Il s’agit de la première revue à examiner de façon systématique la prévalence de la faible disponibilité énergétique combinée avec des troubles menstruels et une faible densité minérale osseuse (DMO) chez des sportives professionnelles comparées à des non-sportives. En d'autres termes, la présente revue systématique a évalué la prévalence du syndrome de la triade de la sportive à la lumière du fait que la définition de la triade a été modifiée en 2007. La principale conclusion de cette analyse est que le syndrome est plus répandu chez les sportives professionnelles que chez les non-sportives dans la majorité des études, à l'exception d'une seule dans laquelle la prévalence de la triade était la même dans les deux groupes.

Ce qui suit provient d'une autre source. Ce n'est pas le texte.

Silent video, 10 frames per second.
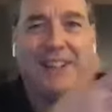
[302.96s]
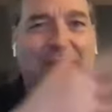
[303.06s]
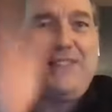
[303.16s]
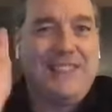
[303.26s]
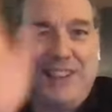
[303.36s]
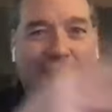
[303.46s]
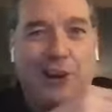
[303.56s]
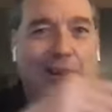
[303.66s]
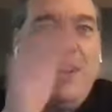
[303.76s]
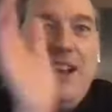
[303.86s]
stuff is,
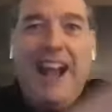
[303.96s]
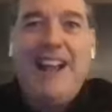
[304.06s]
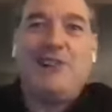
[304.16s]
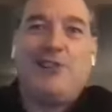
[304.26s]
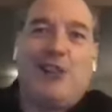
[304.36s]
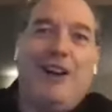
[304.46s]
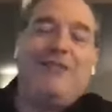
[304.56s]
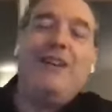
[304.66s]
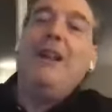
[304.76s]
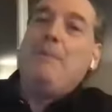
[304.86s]
ancient stuff.
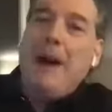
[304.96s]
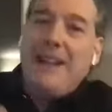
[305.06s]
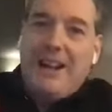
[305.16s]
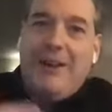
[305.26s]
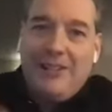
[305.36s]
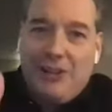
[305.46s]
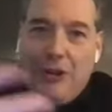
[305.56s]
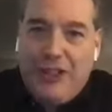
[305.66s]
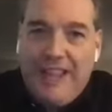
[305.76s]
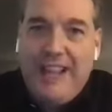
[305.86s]
But, I
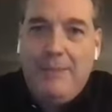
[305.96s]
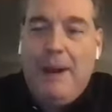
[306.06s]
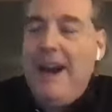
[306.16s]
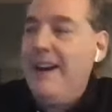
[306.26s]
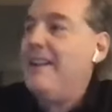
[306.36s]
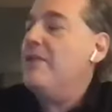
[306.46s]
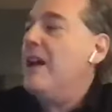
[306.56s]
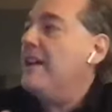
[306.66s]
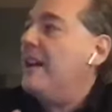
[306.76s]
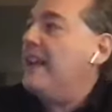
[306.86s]
started thinking about it,
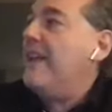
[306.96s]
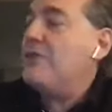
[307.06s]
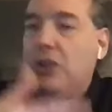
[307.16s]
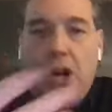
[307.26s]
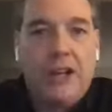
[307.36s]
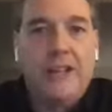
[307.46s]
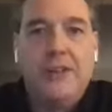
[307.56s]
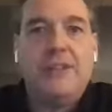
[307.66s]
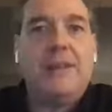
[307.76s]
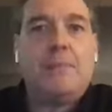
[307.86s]
and I gave a talk at
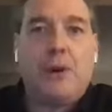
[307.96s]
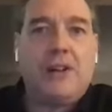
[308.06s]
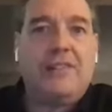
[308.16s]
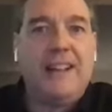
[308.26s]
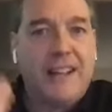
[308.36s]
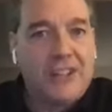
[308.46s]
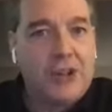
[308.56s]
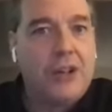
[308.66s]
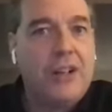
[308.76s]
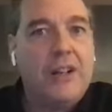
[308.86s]
UC Berkeley, and I
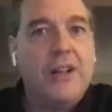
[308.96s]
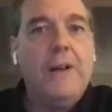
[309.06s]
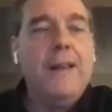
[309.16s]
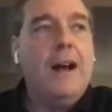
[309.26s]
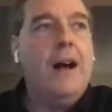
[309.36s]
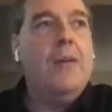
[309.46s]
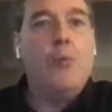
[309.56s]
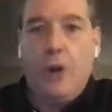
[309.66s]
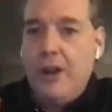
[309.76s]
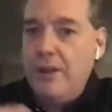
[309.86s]
started
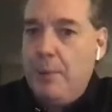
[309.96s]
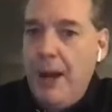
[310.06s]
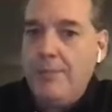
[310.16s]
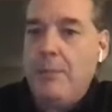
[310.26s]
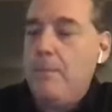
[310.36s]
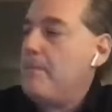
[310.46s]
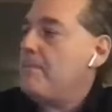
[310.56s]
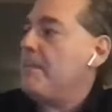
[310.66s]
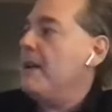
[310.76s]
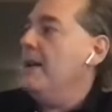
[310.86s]
working the problem.
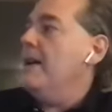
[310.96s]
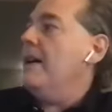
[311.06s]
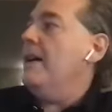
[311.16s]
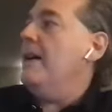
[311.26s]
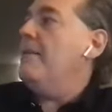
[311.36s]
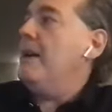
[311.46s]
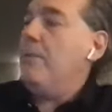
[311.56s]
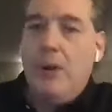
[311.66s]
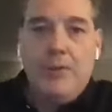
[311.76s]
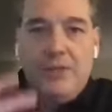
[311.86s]
And
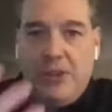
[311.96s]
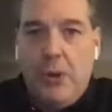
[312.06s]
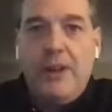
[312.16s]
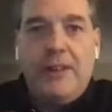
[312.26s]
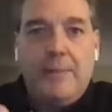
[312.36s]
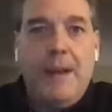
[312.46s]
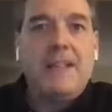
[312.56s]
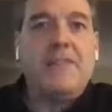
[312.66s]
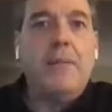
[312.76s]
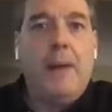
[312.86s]
what it was doing, like
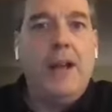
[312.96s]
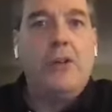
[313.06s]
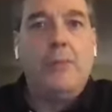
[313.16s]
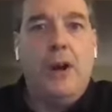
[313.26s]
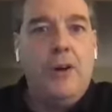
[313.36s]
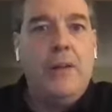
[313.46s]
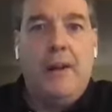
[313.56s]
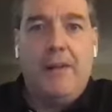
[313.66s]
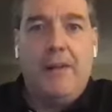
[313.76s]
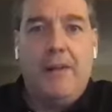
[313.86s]
basically Michael Mahoney,
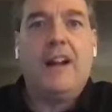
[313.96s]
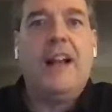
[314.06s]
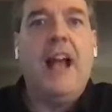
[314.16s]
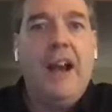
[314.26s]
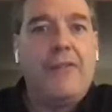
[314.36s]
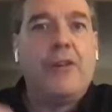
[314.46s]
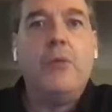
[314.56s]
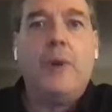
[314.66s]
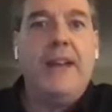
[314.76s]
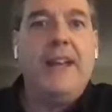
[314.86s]
my friend, and I, every
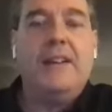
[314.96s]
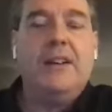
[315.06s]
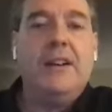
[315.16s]
week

La prévalence d'une faible disponibilité énergétique associée à des troubles menstruels était plus importante chez les sportives professionnelles que chez les non-sportives. De même, chacune des composantes de la triade, prise séparément, était plus fréquente chez les sportives professionnelles. Cependant, une étude a montré que même si les troubles menstruels étaient fréquents chez les athlètes professionnelles, les deux groupes avaient des niveaux d'énergie comparables et, par conséquent, une prévalence équivalente de faible disponibilité énergétique.

Conclusion

  • Les sportives professionnelles sont sujettes à une faible disponibilité énergétique ou à des composants isolés de la triade de la sportive
  • En raison du nombre limité d'études examinant l'incidence des composantes de la triade chez les femmes non-sportives, il est impossible à ce jour de tirer des conclusions définitives sur le risque de faible disponibilité énergétique et l'apparition ultérieure de troubles menstruels et de faible DMO.
  • Les données disponibles montrent que les non-sportives sont également sujettes à une faible disponibilité énergétique, quelle qu'en soit l'origine, et à l'émergence ultérieure des composantes de la triade.
  • Il est donc impératif, dans les études futures, d'examiner la triade de la sportive non seulement chez les sportives professionnelles, mais aussi chez les filles et les femmes non-sportives, du point de vue du statut énergétique, étant donné qu'il constitue la pierre angulaire de la triade.
  • Il est essentiel de poursuivre les recherches sur cette question importante et de mettre en place des programmes éducatifs sur la triade, destinés aux entraîneurs, aux sportives et aux parents. L'éducation des sportives sur les composantes et les risques potentiels pour la santé du syndrome joue un rôle important dans la prévention de la triade de la sportive.

L'article

Skarakis NS, Mastorakos G, Georgopoulos N, Goulis DG. Energy deficiency, menstrual disorders, and low bone mineral density in female athletes: a systematic review. Hormones (Athens). 2021 Sep;20(3):439-448. doi: 10.1007/s42000-021-00288-0. Epub 2021 Apr 22. PMID: 33884586.